MANISH AI
Part 2 of N Linux Kernel Deep Dive  ·  May 2026

From Observability
to Optimization

Part 1 mapped the slowpaths. Part 2 asks the harder question: what should the kernel actually do differently — and how do we prevent those changes from becoming global power overrides?

RFC Patch Series reactive → predictive 7 optimization targets cgroup budget model blk-mq · MM · VFS
← Part 1
The Latency Control Plane

Abstract. Part 1 instrumented the agentic slowpath across DVFS, cpuidle, scheduler wakeups, deferred completions, io_uring, blk-mq, MM/page cache, VFS metadata, and cgroup budgets. This second part moves from visibility to action. The central argument: the kernel should not optimize agent loops as independent wakeups. It should treat them as a repeated temporal control path — event submitted, event completed, agent resumed, next event submitted. That shift changes how we think about every subsystem in the chain, and crucially, how we prevent well-intentioned latency hints from becoming system-wide power overrides.

01 — Recap

What Part 1
Established

Part 1 introduced the agentic slowpath and showed that latency amplification isn't a single-subsystem problem. The complete kernel control path a wakeup traverses is:

control path — every agent step
IRQ / timer / workqueue / I/O / MM / VFS
        ↓
completion / wakeup
        ↓
scheduler placement
        ↓
DVFS / CPUFreq
        ↓
cpuidle
        ↓
userspace resumes

The key observation: no single hop is catastrophic. The problem is multiplication across steps. An agent repeating this path thousands of times turns sub-millisecond overhead into user-visible latency:

Latency_total = (T_irq + T_sched + T_dvfs + T_idle_exit + T_io + T_mm + T_vfs) × N_steps

"Part 1: make the slowpath visible. Part 2: decide how the kernel should optimize it."

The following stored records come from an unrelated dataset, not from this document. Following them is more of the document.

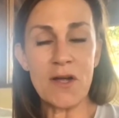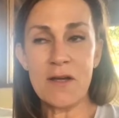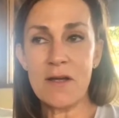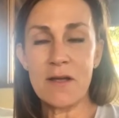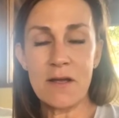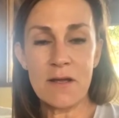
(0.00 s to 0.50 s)

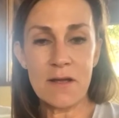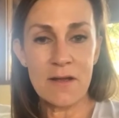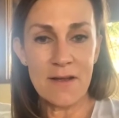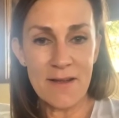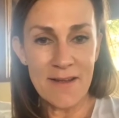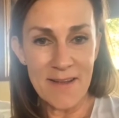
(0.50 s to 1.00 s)

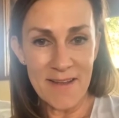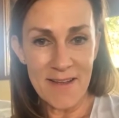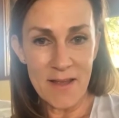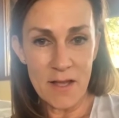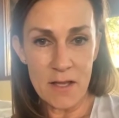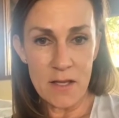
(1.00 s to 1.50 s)

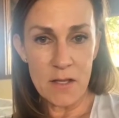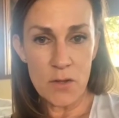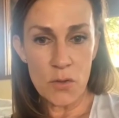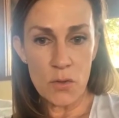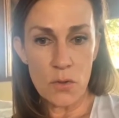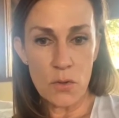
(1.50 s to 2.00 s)

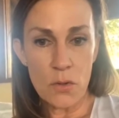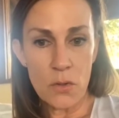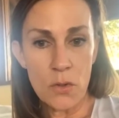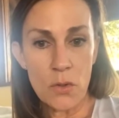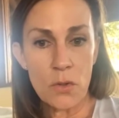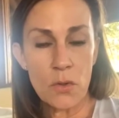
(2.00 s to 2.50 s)

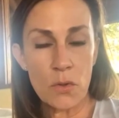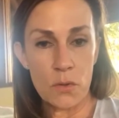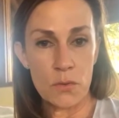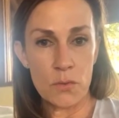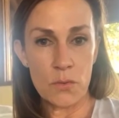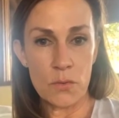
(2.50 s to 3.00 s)

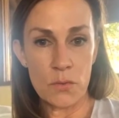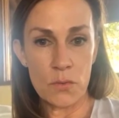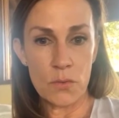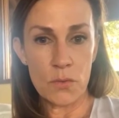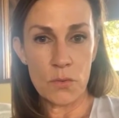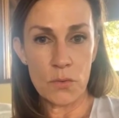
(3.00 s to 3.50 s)

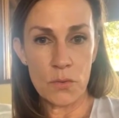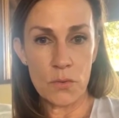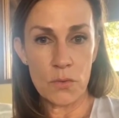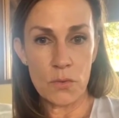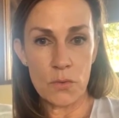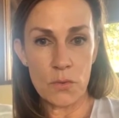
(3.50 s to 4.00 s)

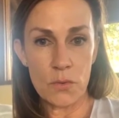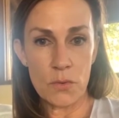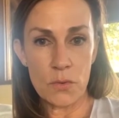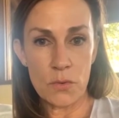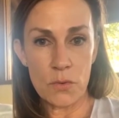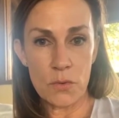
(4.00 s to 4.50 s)

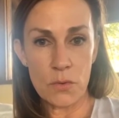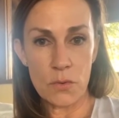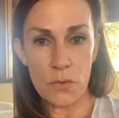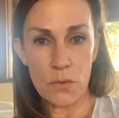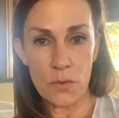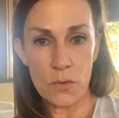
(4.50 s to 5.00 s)

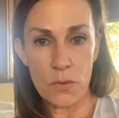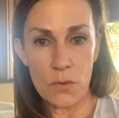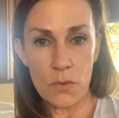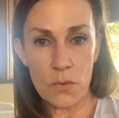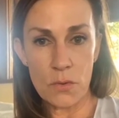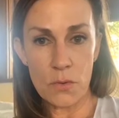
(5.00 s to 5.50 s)

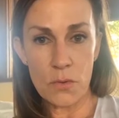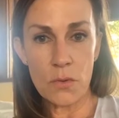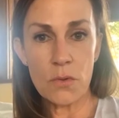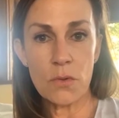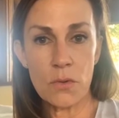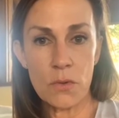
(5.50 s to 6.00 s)

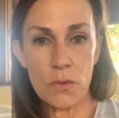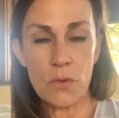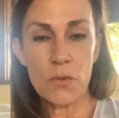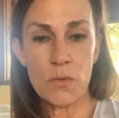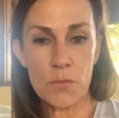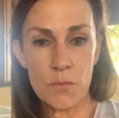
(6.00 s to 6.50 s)

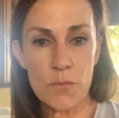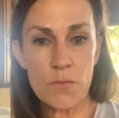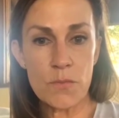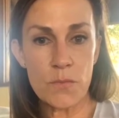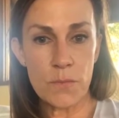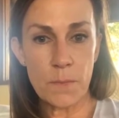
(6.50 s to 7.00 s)

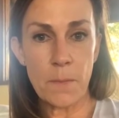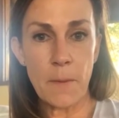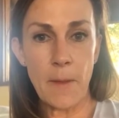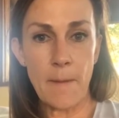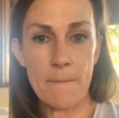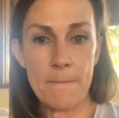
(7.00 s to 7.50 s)

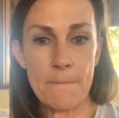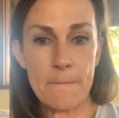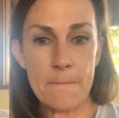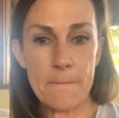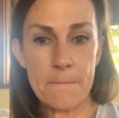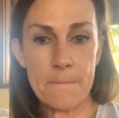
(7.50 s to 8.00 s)
This person isn't speaking.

— github.com/manishklach/kernel-dvfs-agentic-latency
02 — The Core Insight

Reactive is Wrong
for Control Loops

All current Linux power management is built on a reactive model: observe utilization, idle time, runnable state, queue pressure, cache state — then respond. That is correct for batch jobs and stable-load services. For agentic control loops it is systematically wrong.

Subsystem Reactive signal today Why it fails for agents
Scheduler runnable tasks, fairness, load doesn't know a wakeup is step N of a control loop
schedutil / DVFS PELT utilization signal short waits look like reduced demand → frequency sags
cpuidle predicted idle duration correctly selects deep C-states; pays 200–500 µs exit
IRQ / softirq device completions and budgets completion criticality is invisible to the kernel
blk-mq / io_uring request issue/completion step-gating reads look identical to background scans
MM / VFS faults, cache hits, metadata lookups hot agent working set and cold traversals look the same

Agentic workloads have a property no reactive heuristic can infer: short-term recurrence. If the kernel just woke a control-loop agent, the probability of another wait/wake/compute cycle within the next few milliseconds is near-certain. That predictability is the lever the patch series exploits.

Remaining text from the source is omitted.